(Beginning of TASK MATERIAL)

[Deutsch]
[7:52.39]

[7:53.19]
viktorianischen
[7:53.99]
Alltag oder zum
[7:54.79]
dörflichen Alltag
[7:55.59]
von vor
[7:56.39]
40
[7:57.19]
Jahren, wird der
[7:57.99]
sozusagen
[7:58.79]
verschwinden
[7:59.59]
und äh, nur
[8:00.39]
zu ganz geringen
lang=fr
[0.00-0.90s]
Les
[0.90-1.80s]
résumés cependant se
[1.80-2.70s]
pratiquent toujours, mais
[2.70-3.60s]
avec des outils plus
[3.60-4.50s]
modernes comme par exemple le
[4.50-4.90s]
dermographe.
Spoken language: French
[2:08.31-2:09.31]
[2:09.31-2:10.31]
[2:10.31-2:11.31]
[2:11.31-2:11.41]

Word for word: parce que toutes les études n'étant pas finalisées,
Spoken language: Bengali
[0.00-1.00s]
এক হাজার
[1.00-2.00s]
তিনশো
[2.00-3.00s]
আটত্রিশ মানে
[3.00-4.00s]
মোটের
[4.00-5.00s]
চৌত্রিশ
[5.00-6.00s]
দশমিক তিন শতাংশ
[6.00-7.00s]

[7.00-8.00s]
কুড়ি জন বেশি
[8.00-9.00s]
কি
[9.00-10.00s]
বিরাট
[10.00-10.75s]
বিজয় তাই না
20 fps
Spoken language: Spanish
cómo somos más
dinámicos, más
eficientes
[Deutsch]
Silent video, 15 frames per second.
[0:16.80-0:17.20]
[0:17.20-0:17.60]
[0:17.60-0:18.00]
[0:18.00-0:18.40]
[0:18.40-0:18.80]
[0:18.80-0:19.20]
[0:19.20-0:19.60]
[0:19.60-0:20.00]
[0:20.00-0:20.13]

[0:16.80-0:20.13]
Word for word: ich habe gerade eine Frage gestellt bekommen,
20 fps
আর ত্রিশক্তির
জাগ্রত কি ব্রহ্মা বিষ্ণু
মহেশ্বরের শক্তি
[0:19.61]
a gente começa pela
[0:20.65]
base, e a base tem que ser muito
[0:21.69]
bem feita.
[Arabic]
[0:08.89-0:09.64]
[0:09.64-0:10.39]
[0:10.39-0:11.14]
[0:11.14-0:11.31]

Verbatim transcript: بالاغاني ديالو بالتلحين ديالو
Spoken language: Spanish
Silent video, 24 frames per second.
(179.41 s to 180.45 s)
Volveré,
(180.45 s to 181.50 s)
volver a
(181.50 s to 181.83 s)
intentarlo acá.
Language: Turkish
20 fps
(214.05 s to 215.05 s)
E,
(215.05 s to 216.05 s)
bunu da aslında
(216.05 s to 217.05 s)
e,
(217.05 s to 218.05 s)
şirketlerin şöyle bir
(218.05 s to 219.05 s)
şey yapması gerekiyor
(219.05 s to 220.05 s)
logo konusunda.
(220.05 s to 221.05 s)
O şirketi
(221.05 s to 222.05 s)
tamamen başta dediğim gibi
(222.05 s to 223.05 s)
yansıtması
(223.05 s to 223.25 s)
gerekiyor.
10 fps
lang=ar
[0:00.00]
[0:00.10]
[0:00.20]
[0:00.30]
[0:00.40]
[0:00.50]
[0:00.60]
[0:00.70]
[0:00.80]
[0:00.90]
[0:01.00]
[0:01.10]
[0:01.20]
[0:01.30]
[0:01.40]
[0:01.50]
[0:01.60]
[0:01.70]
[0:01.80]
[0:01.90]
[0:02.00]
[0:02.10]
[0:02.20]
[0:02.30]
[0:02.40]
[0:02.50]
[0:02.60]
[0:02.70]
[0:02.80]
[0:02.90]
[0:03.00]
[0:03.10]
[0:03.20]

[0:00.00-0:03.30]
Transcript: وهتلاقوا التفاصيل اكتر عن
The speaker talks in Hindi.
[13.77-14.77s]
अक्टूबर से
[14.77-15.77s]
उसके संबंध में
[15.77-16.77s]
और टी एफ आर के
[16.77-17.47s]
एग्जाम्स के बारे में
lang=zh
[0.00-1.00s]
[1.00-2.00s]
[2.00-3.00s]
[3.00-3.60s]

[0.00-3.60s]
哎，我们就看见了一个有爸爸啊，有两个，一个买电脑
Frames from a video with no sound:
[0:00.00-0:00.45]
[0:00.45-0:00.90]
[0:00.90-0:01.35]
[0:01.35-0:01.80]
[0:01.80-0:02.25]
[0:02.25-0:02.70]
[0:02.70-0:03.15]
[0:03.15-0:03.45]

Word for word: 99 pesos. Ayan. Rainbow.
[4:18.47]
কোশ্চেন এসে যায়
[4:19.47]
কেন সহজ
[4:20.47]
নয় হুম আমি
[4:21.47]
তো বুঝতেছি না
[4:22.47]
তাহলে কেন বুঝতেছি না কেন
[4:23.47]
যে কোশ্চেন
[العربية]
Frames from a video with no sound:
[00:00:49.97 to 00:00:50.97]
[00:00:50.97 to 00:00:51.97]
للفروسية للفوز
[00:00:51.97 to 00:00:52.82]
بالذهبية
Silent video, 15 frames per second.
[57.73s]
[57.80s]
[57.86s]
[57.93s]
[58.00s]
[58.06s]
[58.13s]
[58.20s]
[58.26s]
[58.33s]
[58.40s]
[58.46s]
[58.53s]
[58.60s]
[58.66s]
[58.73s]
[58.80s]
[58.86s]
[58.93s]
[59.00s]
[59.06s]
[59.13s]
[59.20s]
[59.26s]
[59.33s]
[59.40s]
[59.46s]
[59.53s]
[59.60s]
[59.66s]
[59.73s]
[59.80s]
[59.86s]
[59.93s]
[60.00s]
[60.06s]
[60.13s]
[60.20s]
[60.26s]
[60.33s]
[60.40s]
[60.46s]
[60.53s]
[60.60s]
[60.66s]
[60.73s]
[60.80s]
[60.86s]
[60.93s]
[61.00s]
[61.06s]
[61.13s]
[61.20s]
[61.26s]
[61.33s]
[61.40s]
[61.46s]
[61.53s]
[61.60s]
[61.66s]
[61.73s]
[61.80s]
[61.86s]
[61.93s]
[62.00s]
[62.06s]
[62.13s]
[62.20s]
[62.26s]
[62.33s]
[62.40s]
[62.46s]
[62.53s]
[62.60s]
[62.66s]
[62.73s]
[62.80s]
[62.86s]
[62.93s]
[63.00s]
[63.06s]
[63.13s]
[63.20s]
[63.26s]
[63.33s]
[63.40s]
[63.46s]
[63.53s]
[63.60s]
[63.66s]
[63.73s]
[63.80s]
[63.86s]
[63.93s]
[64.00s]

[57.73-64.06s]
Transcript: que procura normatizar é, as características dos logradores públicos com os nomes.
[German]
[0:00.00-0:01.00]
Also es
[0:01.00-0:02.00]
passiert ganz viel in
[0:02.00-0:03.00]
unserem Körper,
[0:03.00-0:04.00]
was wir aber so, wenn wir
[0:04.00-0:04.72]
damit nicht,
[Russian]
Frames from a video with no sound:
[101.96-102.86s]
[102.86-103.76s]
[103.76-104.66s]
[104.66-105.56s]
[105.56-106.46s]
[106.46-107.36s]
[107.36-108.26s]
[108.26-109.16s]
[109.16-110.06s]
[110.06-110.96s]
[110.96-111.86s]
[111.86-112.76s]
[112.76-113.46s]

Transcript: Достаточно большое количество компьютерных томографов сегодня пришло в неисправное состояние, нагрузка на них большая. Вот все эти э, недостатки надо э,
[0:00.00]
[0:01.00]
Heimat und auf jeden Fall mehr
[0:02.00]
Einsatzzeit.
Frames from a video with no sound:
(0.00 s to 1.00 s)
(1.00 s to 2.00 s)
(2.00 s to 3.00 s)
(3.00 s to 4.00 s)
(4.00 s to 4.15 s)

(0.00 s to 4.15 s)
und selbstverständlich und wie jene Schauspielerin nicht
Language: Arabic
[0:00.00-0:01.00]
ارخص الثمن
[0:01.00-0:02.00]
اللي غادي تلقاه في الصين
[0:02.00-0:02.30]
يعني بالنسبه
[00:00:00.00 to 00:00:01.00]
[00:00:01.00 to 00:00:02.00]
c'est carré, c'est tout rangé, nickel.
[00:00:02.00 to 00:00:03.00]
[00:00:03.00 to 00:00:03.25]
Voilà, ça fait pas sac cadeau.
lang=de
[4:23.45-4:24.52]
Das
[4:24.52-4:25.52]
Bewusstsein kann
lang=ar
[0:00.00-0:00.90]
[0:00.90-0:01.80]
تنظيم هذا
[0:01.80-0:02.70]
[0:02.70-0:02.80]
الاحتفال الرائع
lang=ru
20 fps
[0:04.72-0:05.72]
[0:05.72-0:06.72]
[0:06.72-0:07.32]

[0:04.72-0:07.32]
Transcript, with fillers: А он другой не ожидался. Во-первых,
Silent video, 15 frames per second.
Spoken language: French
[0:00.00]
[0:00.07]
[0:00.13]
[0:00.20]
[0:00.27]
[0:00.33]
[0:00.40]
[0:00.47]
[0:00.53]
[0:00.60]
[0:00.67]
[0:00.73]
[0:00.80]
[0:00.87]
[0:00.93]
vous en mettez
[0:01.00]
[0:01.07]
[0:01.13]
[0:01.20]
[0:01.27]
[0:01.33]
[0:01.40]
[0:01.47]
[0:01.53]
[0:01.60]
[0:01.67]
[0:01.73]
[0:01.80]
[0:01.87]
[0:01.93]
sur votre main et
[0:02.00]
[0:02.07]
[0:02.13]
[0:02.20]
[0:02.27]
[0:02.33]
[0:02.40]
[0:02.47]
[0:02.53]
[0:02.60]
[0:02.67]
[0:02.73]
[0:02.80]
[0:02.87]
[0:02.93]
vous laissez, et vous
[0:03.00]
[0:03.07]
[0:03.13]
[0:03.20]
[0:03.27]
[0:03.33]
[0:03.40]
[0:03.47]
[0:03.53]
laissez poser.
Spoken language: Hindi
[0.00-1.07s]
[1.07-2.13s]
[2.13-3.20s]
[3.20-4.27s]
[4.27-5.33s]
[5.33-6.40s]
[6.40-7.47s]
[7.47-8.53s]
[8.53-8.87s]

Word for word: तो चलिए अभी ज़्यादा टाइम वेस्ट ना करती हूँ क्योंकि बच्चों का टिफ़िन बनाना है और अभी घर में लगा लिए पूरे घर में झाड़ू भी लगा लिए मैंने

(End of TASK MATERIAL)

## WHAT IS EXPECTED
Copy out only the lines above from the one with "[0:11.14-0:11.31]" to the one with "[0:00.00-0:03.30]", inclusive, exactly as they stand.

## EXERCISE ANSWER
[0:11.14-0:11.31]

Verbatim transcript: بالاغاني ديالو بالتلحين ديالو
Spoken language: Spanish
Silent video, 24 frames per second.
(179.41 s to 180.45 s)
Volveré,
(180.45 s to 181.50 s)
volver a
(181.50 s to 181.83 s)
intentarlo acá.
Language: Turkish
20 fps
(214.05 s to 215.05 s)
E,
(215.05 s to 216.05 s)
bunu da aslında
(216.05 s to 217.05 s)
e,
(217.05 s to 218.05 s)
şirketlerin şöyle bir
(218.05 s to 219.05 s)
şey yapması gerekiyor
(219.05 s to 220.05 s)
logo konusunda.
(220.05 s to 221.05 s)
O şirketi
(221.05 s to 222.05 s)
tamamen başta dediğim gibi
(222.05 s to 223.05 s)
yansıtması
(223.05 s to 223.25 s)
gerekiyor.
10 fps
lang=ar
[0:00.00]
[0:00.10]
[0:00.20]
[0:00.30]
[0:00.40]
[0:00.50]
[0:00.60]
[0:00.70]
[0:00.80]
[0:00.90]
[0:01.00]
[0:01.10]
[0:01.20]
[0:01.30]
[0:01.40]
[0:01.50]
[0:01.60]
[0:01.70]
[0:01.80]
[0:01.90]
[0:02.00]
[0:02.10]
[0:02.20]
[0:02.30]
[0:02.40]
[0:02.50]
[0:02.60]
[0:02.70]
[0:02.80]
[0:02.90]
[0:03.00]
[0:03.10]
[0:03.20]

[0:00.00-0:03.30]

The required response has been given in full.